#### [Material shown]
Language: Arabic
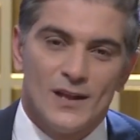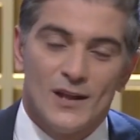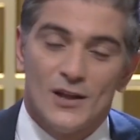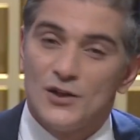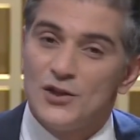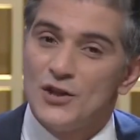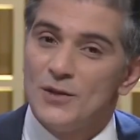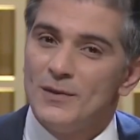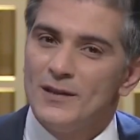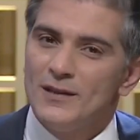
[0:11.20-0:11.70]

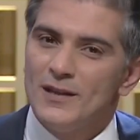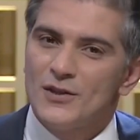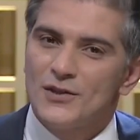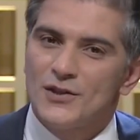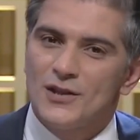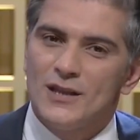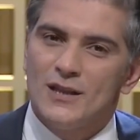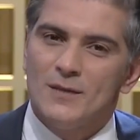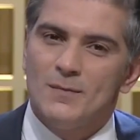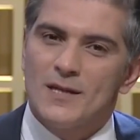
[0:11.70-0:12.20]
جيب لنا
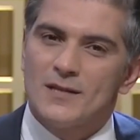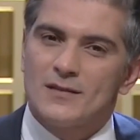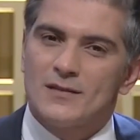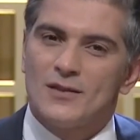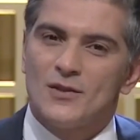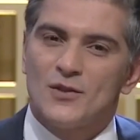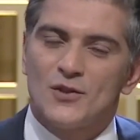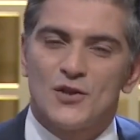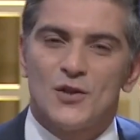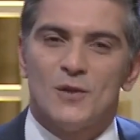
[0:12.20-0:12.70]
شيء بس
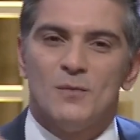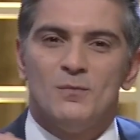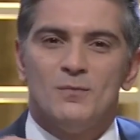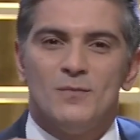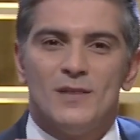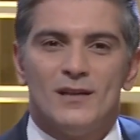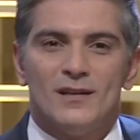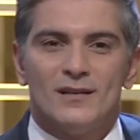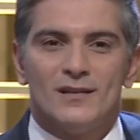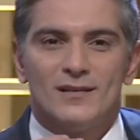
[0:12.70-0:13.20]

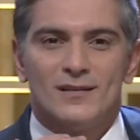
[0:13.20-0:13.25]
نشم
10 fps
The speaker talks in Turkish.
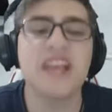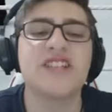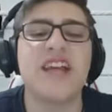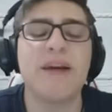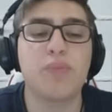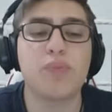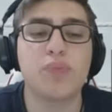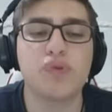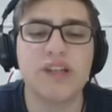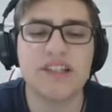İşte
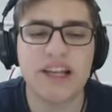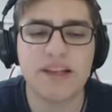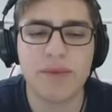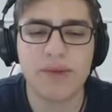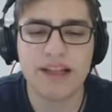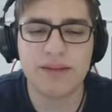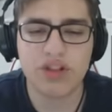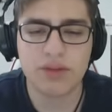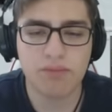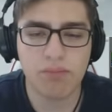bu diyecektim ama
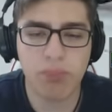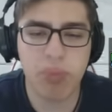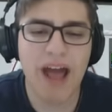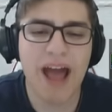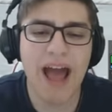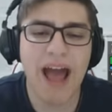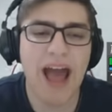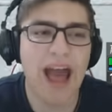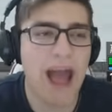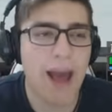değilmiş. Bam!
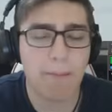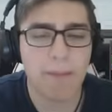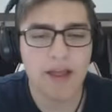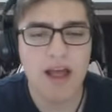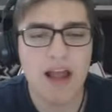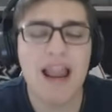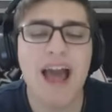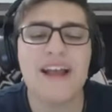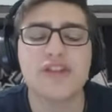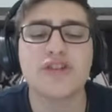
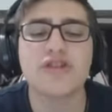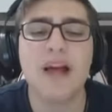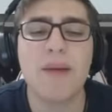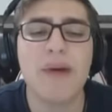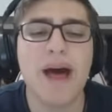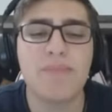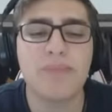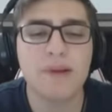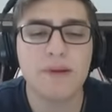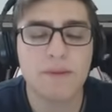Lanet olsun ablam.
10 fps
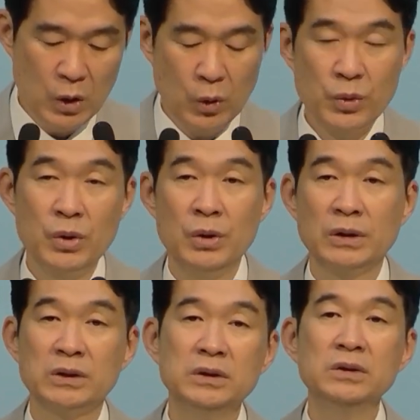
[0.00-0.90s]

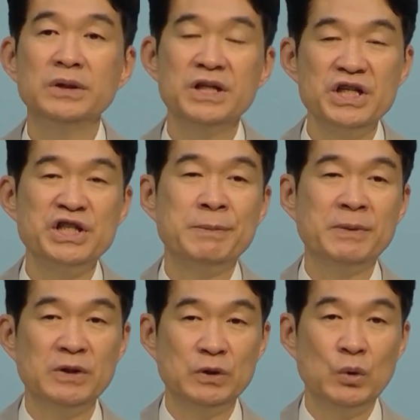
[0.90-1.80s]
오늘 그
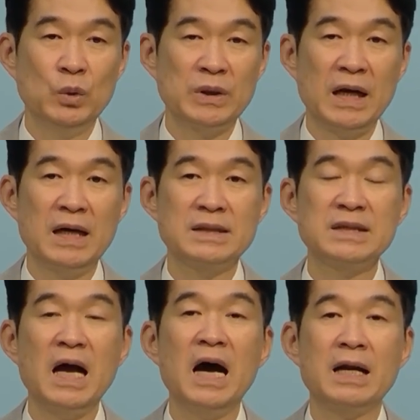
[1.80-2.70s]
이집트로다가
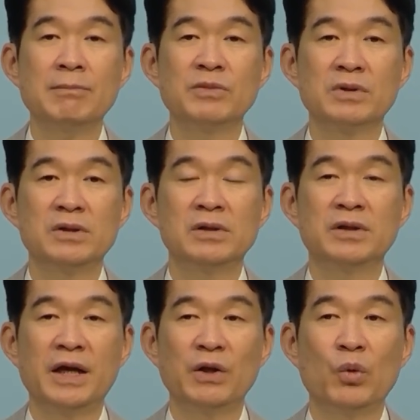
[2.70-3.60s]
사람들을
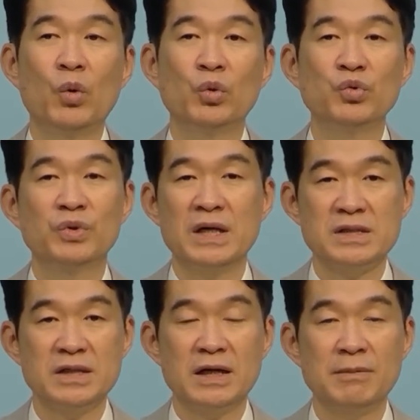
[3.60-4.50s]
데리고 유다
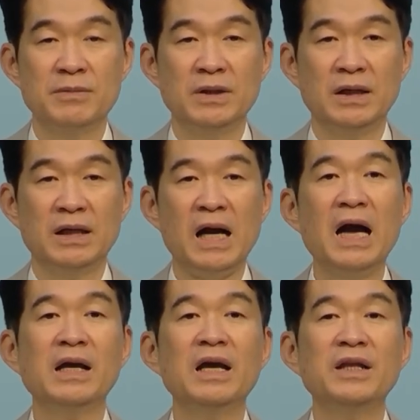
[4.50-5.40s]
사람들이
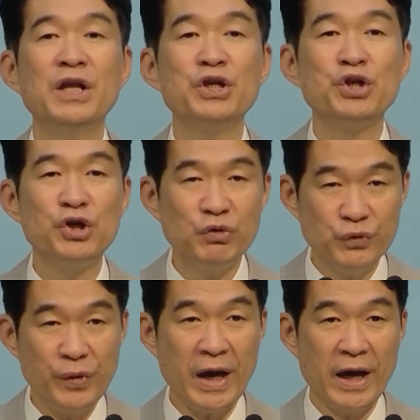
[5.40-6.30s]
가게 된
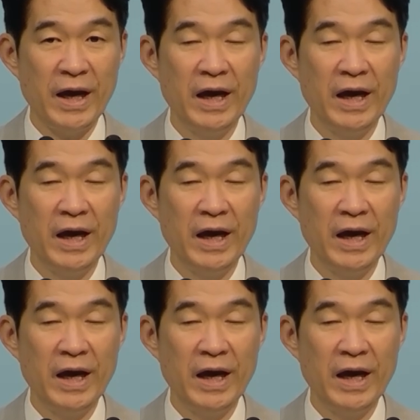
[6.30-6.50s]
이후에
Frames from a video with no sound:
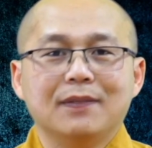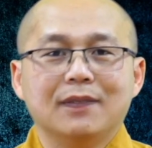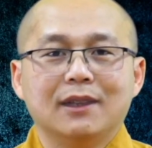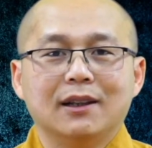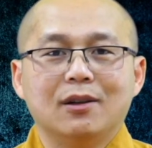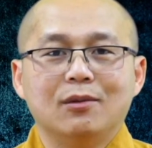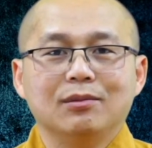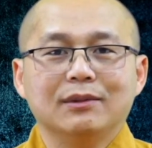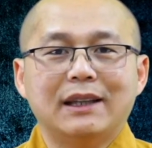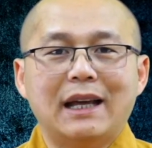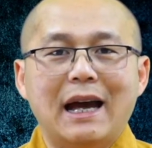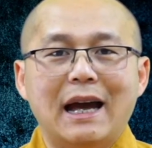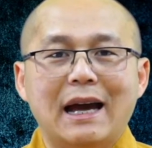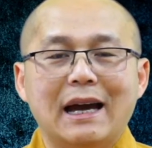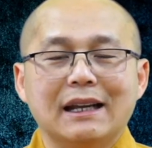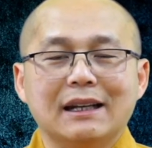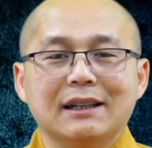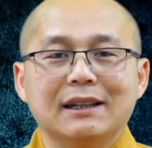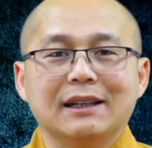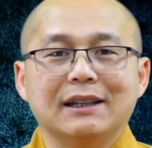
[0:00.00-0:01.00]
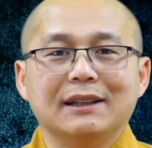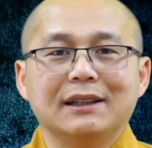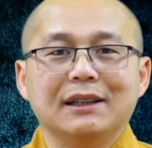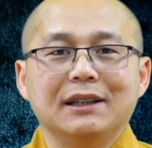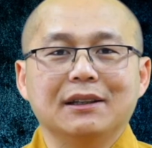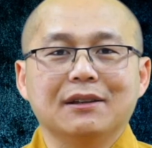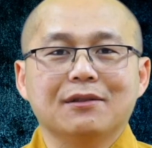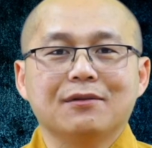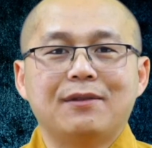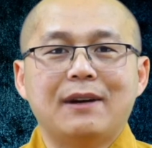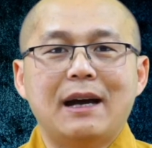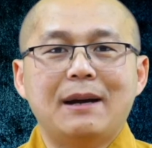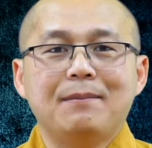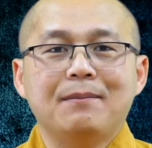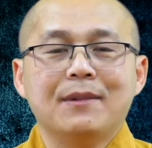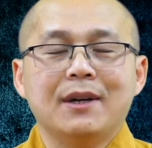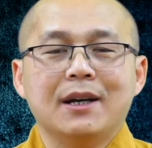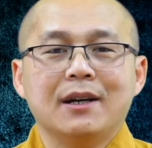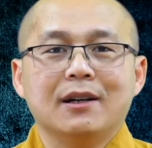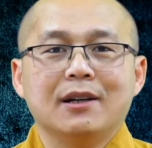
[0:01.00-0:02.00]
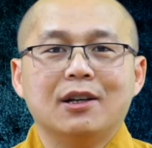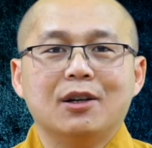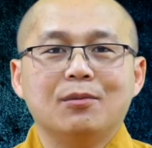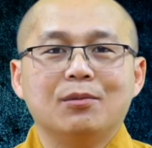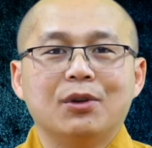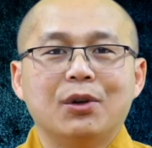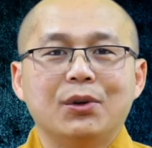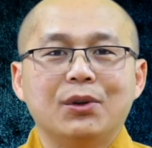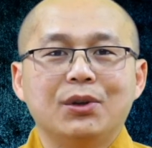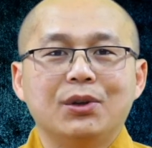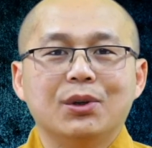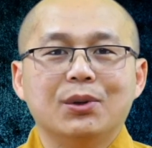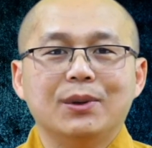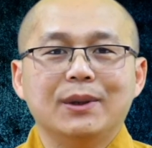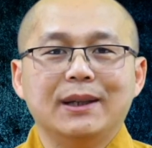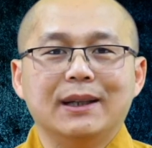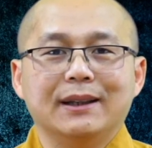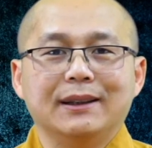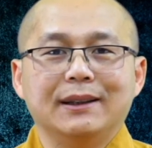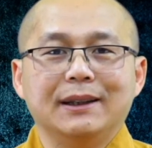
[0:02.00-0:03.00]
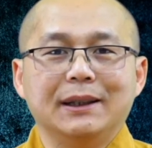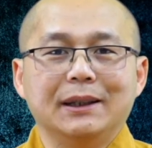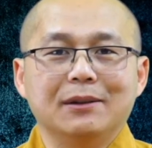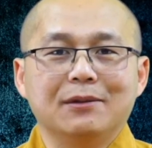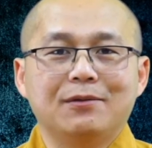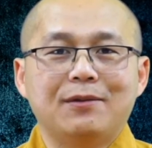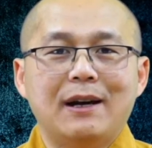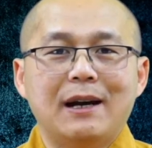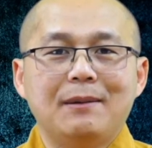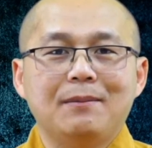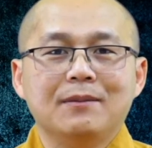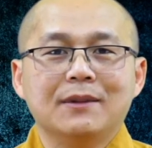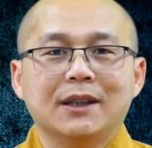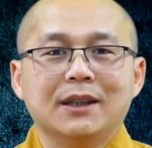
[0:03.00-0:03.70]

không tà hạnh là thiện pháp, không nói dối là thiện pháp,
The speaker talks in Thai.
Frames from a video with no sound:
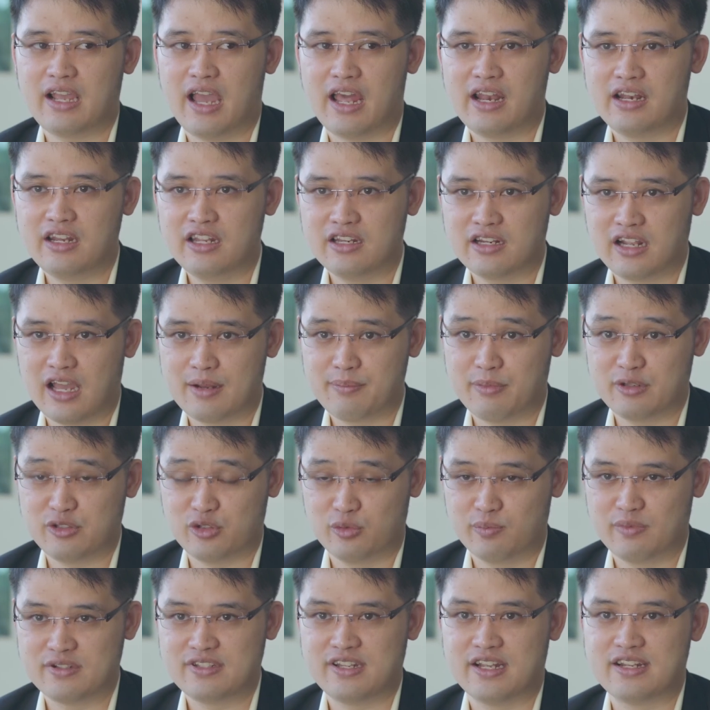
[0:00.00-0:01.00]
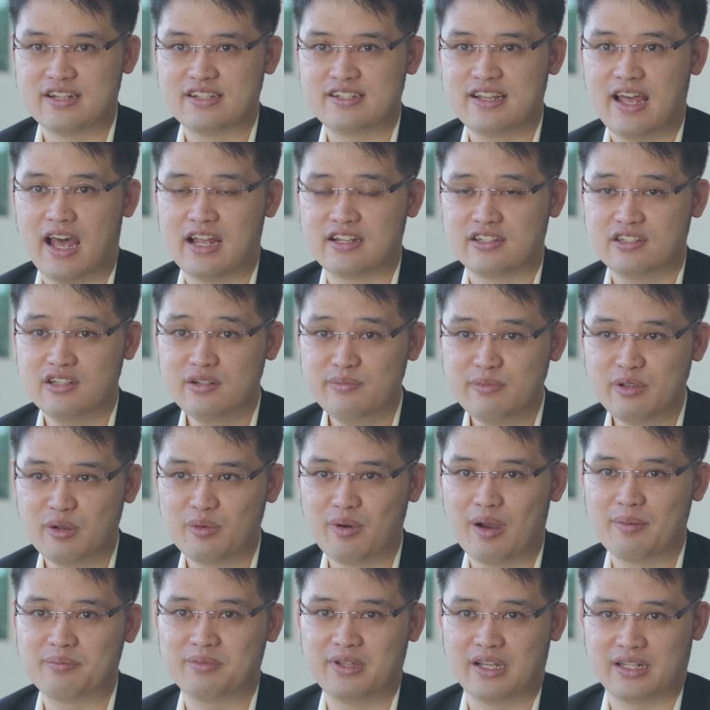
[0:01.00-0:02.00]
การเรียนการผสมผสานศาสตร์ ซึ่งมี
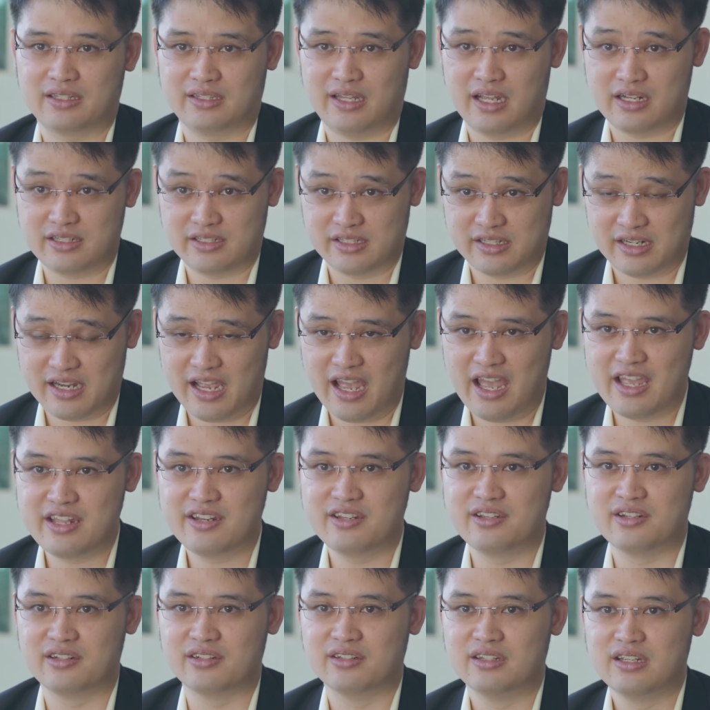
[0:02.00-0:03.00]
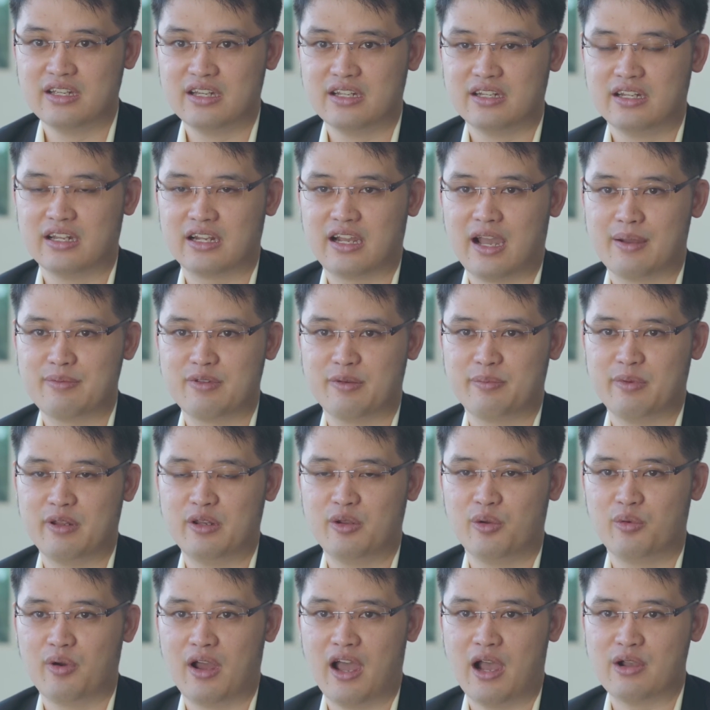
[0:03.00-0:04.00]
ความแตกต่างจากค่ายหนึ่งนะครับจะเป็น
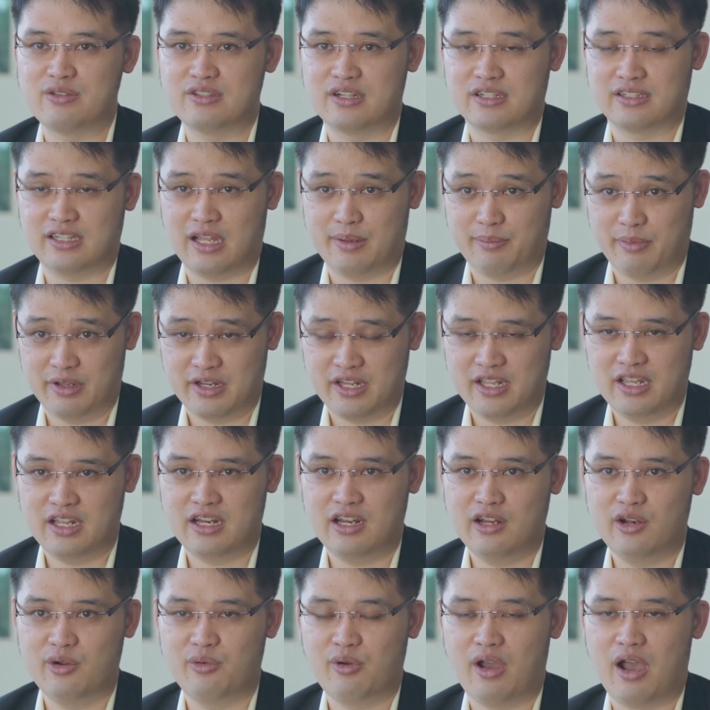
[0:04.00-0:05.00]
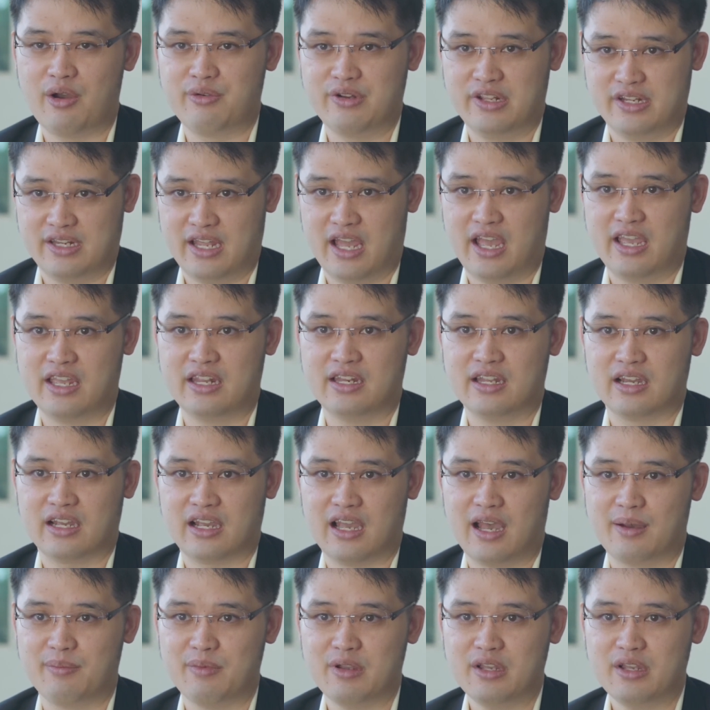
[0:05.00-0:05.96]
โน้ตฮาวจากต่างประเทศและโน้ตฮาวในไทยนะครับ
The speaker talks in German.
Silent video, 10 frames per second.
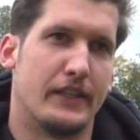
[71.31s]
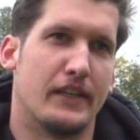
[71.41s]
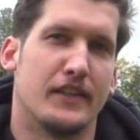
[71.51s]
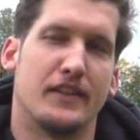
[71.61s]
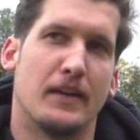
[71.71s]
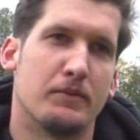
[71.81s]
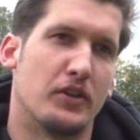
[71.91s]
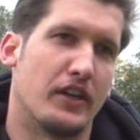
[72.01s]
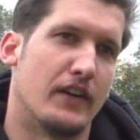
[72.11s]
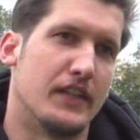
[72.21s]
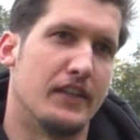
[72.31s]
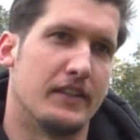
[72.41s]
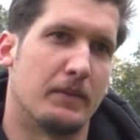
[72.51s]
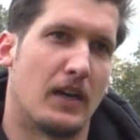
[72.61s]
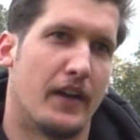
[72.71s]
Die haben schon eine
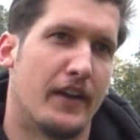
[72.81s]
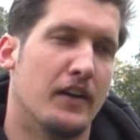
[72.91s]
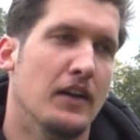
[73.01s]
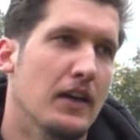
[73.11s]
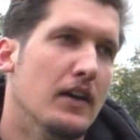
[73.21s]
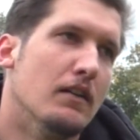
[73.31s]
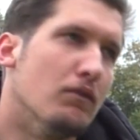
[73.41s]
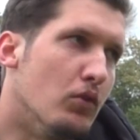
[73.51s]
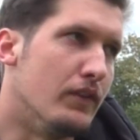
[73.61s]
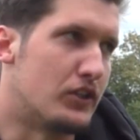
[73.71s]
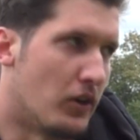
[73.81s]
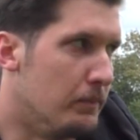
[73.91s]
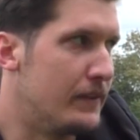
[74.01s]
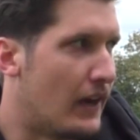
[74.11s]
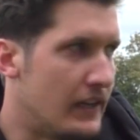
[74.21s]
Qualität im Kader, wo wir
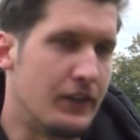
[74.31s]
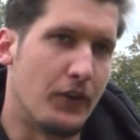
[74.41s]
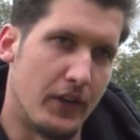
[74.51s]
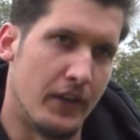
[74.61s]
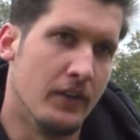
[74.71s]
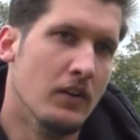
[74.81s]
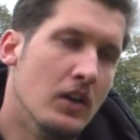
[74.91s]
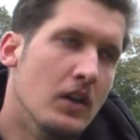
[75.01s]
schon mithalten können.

#### [Your objective]
From the first line to the last, return the material above exactly, apart from the pictures.

#### [Worked solution]
Language: Arabic
[0:11.20-0:11.70]

[0:11.70-0:12.20]
جيب لنا
[0:12.20-0:12.70]
شيء بس
[0:12.70-0:13.20]

[0:13.20-0:13.25]
نشم
10 fps
The speaker talks in Turkish.
İşte
bu diyecektim ama
değilmiş. Bam!
Lanet olsun ablam.
10 fps
[0.00-0.90s]

[0.90-1.80s]
오늘 그
[1.80-2.70s]
이집트로다가
[2.70-3.60s]
사람들을
[3.60-4.50s]
데리고 유다
[4.50-5.40s]
사람들이
[5.40-6.30s]
가게 된
[6.30-6.50s]
이후에
Frames from a video with no sound:
[0:00.00-0:01.00]
[0:01.00-0:02.00]
[0:02.00-0:03.00]
[0:03.00-0:03.70]

không tà hạnh là thiện pháp, không nói dối là thiện pháp,
The speaker talks in Thai.
Frames from a video with no sound:
[0:00.00-0:01.00]
[0:01.00-0:02.00]
การเรียนการผสมผสานศาสตร์ ซึ่งมี
[0:02.00-0:03.00]
[0:03.00-0:04.00]
ความแตกต่างจากค่ายหนึ่งนะครับจะเป็น
[0:04.00-0:05.00]
[0:05.00-0:05.96]
โน้ตฮาวจากต่างประเทศและโน้ตฮาวในไทยนะครับ
The speaker talks in German.
Silent video, 10 frames per second.
[71.31s]
[71.41s]
[71.51s]
[71.61s]
[71.71s]
[71.81s]
[71.91s]
[72.01s]
[72.11s]
[72.21s]
[72.31s]
[72.41s]
[72.51s]
[72.61s]
[72.71s]
Die haben schon eine
[72.81s]
[72.91s]
[73.01s]
[73.11s]
[73.21s]
[73.31s]
[73.41s]
[73.51s]
[73.61s]
[73.71s]
[73.81s]
[73.91s]
[74.01s]
[74.11s]
[74.21s]
Qualität im Kader, wo wir
[74.31s]
[74.41s]
[74.51s]
[74.61s]
[74.71s]
[74.81s]
[74.91s]
[75.01s]
schon mithalten können.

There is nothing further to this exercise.